Friday, September 16, 2011

Frances Bay in The Black Lodge

Oh the things one learns whilst trolling around on IMDb. When investigating the resume of actress Frances Bay, who passed away today at age 92, I discovered that in her 150 roles she played three women named "Sylvia", two librarians and so many characters simply named "Old Lady" that I couldn't even count them all. For a woman who only started acting in her 50s (she spent the majority of her life being a housewife), Frances Bay sure did get a lot of work. I guess she knew her niche of being able to play small parts portraying old ladies, aunts, grandmas and in one special occasion "Evil Old Lady" in an episode of high camp soap opera Passions.

While most online obits seem to be focusing on Bay's role in Happy Gilmore first and Seinfeld second, the role I obviously remember her from most is as Mrs Tremond in David Lynch's Twin Peaks saga.

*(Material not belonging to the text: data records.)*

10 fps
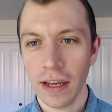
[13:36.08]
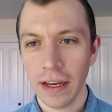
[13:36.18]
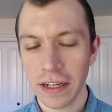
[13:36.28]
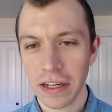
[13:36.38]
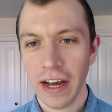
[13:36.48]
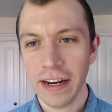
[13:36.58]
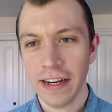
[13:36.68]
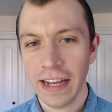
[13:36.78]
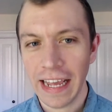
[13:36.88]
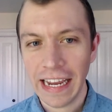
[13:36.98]
Got it.
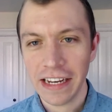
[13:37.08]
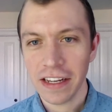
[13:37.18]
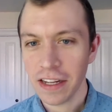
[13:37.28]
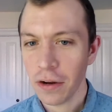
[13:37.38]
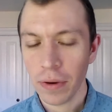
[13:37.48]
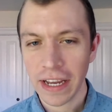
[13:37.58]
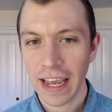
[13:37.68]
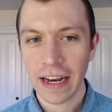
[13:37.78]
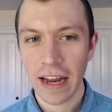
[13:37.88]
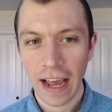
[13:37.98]
And you know,
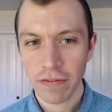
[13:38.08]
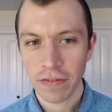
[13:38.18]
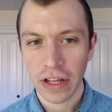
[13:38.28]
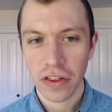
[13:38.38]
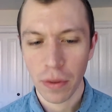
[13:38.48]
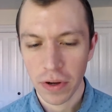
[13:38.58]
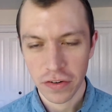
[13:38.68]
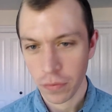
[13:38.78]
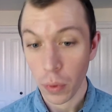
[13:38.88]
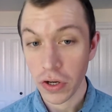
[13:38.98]
again, I feel like so much of
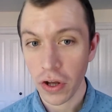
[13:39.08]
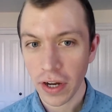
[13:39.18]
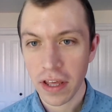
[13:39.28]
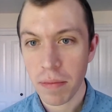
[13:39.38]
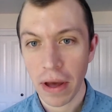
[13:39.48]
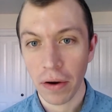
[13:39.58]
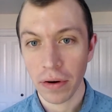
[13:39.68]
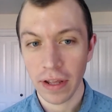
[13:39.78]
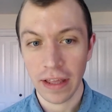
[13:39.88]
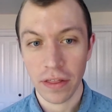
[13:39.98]
what we're talking about
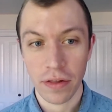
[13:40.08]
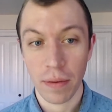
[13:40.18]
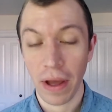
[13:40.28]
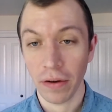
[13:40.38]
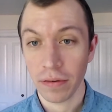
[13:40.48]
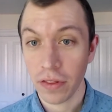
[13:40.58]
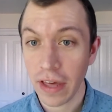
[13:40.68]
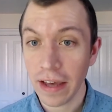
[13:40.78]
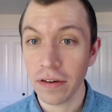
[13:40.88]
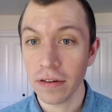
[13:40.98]
is about
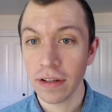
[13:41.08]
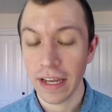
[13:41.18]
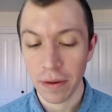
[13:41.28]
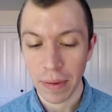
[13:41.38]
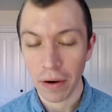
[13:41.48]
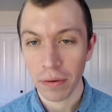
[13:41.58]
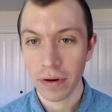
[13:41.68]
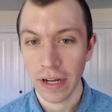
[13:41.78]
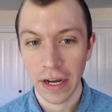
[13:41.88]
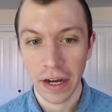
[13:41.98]
scale and about
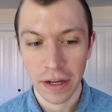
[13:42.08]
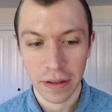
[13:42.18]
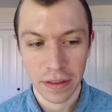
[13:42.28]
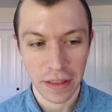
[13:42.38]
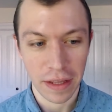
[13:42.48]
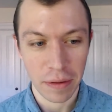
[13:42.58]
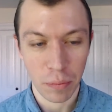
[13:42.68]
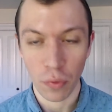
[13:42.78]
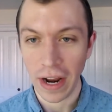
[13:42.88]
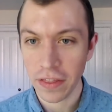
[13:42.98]
uh, the
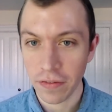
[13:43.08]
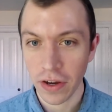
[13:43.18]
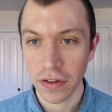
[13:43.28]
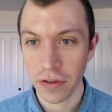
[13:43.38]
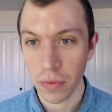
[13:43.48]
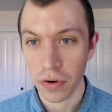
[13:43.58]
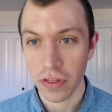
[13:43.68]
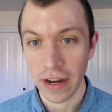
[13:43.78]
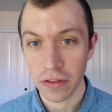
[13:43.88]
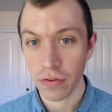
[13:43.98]
breadth of customers that
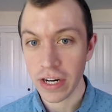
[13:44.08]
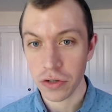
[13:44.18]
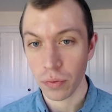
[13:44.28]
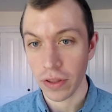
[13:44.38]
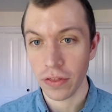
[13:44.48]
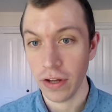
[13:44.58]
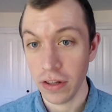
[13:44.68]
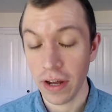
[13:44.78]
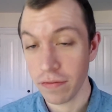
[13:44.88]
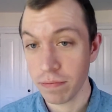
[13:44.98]
is reached with a
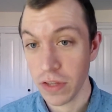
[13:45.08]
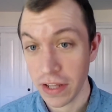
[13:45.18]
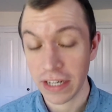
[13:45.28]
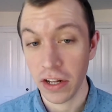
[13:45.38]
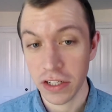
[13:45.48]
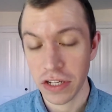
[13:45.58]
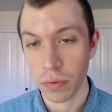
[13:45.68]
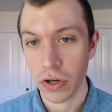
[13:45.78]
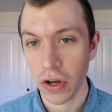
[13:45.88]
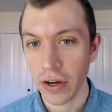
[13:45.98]
lot of the technologies we're
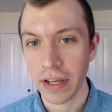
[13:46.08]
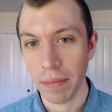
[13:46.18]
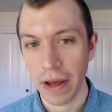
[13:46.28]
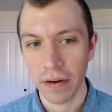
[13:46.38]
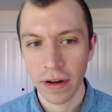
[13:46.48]
talking about.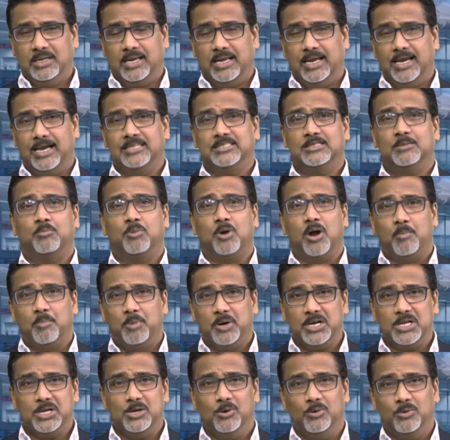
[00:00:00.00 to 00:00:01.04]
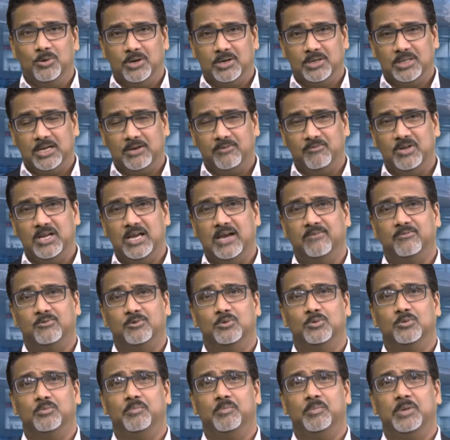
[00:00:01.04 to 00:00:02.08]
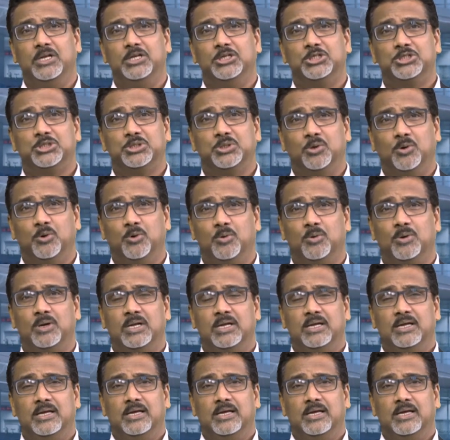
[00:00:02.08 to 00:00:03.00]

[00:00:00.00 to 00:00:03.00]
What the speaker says: as a property owner, that we have to ensure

As a supposed inhabitant of the black lodge, Mrs Tremond and her grandson Pierre Tremond appear twice in the television series (however, only once played by Bay, but it's one of the best episodes!) and most memorably in the film, Twin Peaks: Fire Walk With Me, when she appears outside the diner to offer Laura Palmer a painting that would "look good on your wall." It's the sort of cameo performance that routinely goes under-looked when not played by a famous person, but yet adds so much. She also appeared in Lynch's Blue Velvet and Wild at Heart, so it's obvious Lynch had a fondness for her as he does many of his regular acting troupe.

Frances Bay made guest appearances on many, many television programs including The Golden Girls (she's the lady Sophia helps get a refund on a piece of meat at a supermarket if you're, like me, a tragic of that show and know it's episodes inside and out), Empty Nest, Charmed, Diagnosis Murder, Quantum Leap, Fame, Happy Days, Clueless and, of course, as Mabel Choate, the lady with the infamous marble rye. Some of her feature film roles include the aforementioned Lynch movies and Billy Madison, as well as The Pit and the Pendulum, Stranger than Fiction, Single White Female and Arachnophobia. RIP.

1 comment:

Drew Mackie said...

Of course, I'd like to think she's in the White Lodge now.